Granted that Paul doesn't give many details of Jesus' life, but he does give some. He says he was born of a woman and was descended from David, and that he was crucified and buried. What about those biographical data?

If I found a letter from the late 19th century about a man named Abraham who was born of a woman, had English ancestors, and was buried after dying of a gunshot wound, and the writer said nothing else about him except the kinds of things Paul said about Jesus Christ, I would not regard it as certain that the subject of the letter was the 16th president of the United States.

Aren't people who disagree with a nearly unanimous consensus of experts nearly always wrong? Why should mythicism be given any more serious attention than creationism?

Mythicists believe that they have better reasons to question the consensus than creationists do. Historicists thus have a choice.
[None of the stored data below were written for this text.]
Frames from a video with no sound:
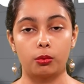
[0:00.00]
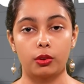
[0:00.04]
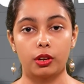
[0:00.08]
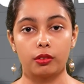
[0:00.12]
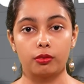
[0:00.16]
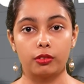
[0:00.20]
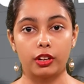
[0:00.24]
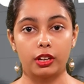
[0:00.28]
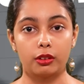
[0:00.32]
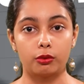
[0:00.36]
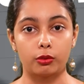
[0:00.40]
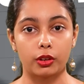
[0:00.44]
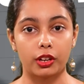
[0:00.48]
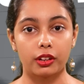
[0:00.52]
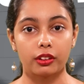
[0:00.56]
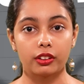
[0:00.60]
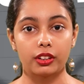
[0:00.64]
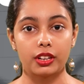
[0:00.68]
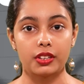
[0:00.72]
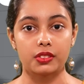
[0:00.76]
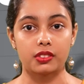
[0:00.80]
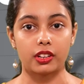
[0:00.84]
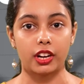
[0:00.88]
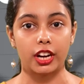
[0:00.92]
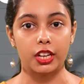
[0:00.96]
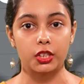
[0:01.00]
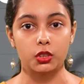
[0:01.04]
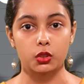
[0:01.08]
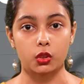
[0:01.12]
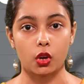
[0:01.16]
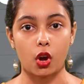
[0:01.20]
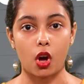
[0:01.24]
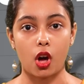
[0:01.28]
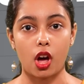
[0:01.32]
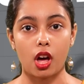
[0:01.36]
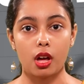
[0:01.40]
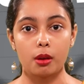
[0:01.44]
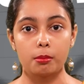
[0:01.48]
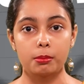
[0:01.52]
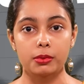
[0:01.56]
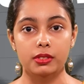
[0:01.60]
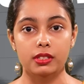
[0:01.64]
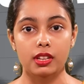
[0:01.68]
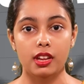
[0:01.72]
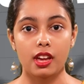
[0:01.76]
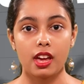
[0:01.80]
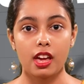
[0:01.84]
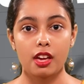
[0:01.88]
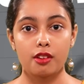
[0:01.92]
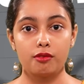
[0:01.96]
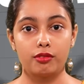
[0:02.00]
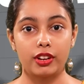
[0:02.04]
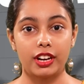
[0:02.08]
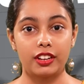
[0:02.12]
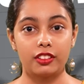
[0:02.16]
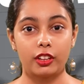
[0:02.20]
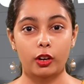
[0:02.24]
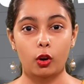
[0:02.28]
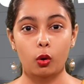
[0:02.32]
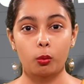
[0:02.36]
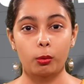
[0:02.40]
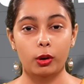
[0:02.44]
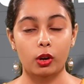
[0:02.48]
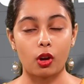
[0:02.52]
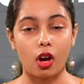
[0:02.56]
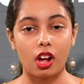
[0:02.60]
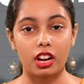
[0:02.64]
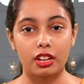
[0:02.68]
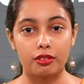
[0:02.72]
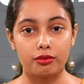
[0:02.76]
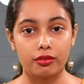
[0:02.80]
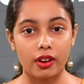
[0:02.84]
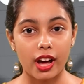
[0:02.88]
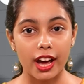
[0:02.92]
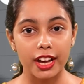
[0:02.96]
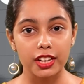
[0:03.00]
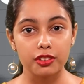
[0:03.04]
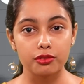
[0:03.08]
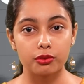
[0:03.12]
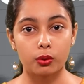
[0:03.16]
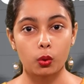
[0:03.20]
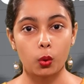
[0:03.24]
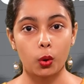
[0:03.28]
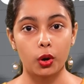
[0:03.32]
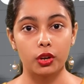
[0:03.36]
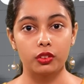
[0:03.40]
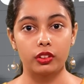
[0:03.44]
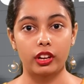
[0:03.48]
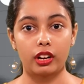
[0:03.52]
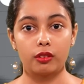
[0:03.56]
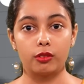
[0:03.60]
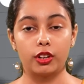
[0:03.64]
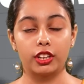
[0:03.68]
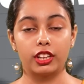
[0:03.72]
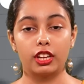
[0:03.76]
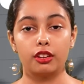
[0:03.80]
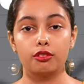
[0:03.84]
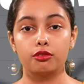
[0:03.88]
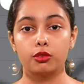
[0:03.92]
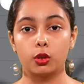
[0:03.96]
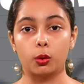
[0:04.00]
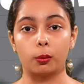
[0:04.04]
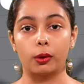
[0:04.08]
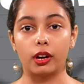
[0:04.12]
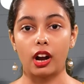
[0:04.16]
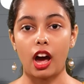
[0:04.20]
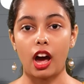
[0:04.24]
where workers are in jobs where they're overqualified for, they're working fewer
They can either demonstrate the inadequacy of those reasons, or they can just keep on repeating "the consensus is against you." A proposition does not stop needing a defense just because it has been accepted by all the authorities.

Most scientists justifiably feel that they have better things to do with their time than argue with creationists, but doesn't mean it would be wise for every scientist to feel that way. A site such as talkorigins.org was badly needed, and a comparable site defending Jesus' historicity would be a really good idea, if such a site were possible.
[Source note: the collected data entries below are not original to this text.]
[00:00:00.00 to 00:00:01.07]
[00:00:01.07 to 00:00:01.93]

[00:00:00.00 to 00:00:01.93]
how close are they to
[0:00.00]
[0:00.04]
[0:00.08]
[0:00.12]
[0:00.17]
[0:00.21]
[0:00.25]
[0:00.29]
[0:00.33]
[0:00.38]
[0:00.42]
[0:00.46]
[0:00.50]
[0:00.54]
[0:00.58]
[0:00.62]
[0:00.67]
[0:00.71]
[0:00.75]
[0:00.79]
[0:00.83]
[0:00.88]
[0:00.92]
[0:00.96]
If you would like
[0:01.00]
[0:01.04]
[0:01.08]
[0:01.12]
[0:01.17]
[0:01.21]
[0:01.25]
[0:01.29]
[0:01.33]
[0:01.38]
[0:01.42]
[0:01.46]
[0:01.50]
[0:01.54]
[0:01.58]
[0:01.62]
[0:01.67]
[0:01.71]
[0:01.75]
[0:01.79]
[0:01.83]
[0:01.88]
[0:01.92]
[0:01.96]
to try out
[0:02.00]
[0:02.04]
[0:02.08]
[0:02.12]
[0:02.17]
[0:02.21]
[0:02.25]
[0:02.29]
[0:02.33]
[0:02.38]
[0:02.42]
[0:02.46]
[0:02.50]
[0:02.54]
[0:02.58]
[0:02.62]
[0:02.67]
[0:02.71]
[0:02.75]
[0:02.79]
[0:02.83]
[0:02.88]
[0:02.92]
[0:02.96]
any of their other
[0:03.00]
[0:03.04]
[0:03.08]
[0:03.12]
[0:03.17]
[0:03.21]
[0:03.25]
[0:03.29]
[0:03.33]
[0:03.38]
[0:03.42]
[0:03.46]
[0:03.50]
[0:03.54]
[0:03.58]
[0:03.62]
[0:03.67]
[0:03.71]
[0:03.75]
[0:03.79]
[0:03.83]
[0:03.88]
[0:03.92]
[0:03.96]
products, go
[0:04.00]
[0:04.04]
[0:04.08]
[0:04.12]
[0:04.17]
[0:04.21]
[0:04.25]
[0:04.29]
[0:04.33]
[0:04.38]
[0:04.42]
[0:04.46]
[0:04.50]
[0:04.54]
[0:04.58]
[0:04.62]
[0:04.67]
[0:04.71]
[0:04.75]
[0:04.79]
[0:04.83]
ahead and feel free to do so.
Mythicists don't seem to agree on anything except Jesus' nonexistence. Isn't this a good counterargument to the claim that historicists don't agree on anything except Jesus' existence and manner of death?

This argument from confusion is directed against the evidence, not the conclusion inferred from the evidence. The sources obviously say much more about Jesus than that he existed and was crucified. The lack of consensus about what else we should believe about him arises from differing judgments about which parts of the gospel narratives are credible. But we're talking about all the parts except those that say he lived and then was crucified. If we're told that we cannot regard any of the gospels except those parts as reliable, it seems reasonable to ask: Why make an exception for those parts?

You are not a historian or a biblical scholar. How are you entitled to disagree with those who are?

Epistemic entitlement has nothing to do with earned degrees or other credentials. You get it by reasoning cogently from uncontested facts and background knowledge. If anyone arguing for any theory is using flawed reasoning or relying on unsupported assertions of fact, then their credentials are irrelevant.

If textual evidence cannot support a historical claim, then how can it support a denial of that claim?

The issue is not whether textual evidence can support any claim. The issue is which claim it best supports. A particular document may be inadequate as evidence either for or against some particular claim, but several documents collectively might become adequate.

If we stipulate that the earliest Christian writings fail to support Jesus' historicity, then surely the only reasonable alternative is to suspend judgment, isn't it?

I've already agreed that when mythicists say they have proved Jesus' nonexistence, they're making a mistake. But mythicists are not saying only that the evidence for historicity is insufficient. They're also saying that some of the evidence is inconsistent with his historical existence, and that makes it evidence for his nonexistence.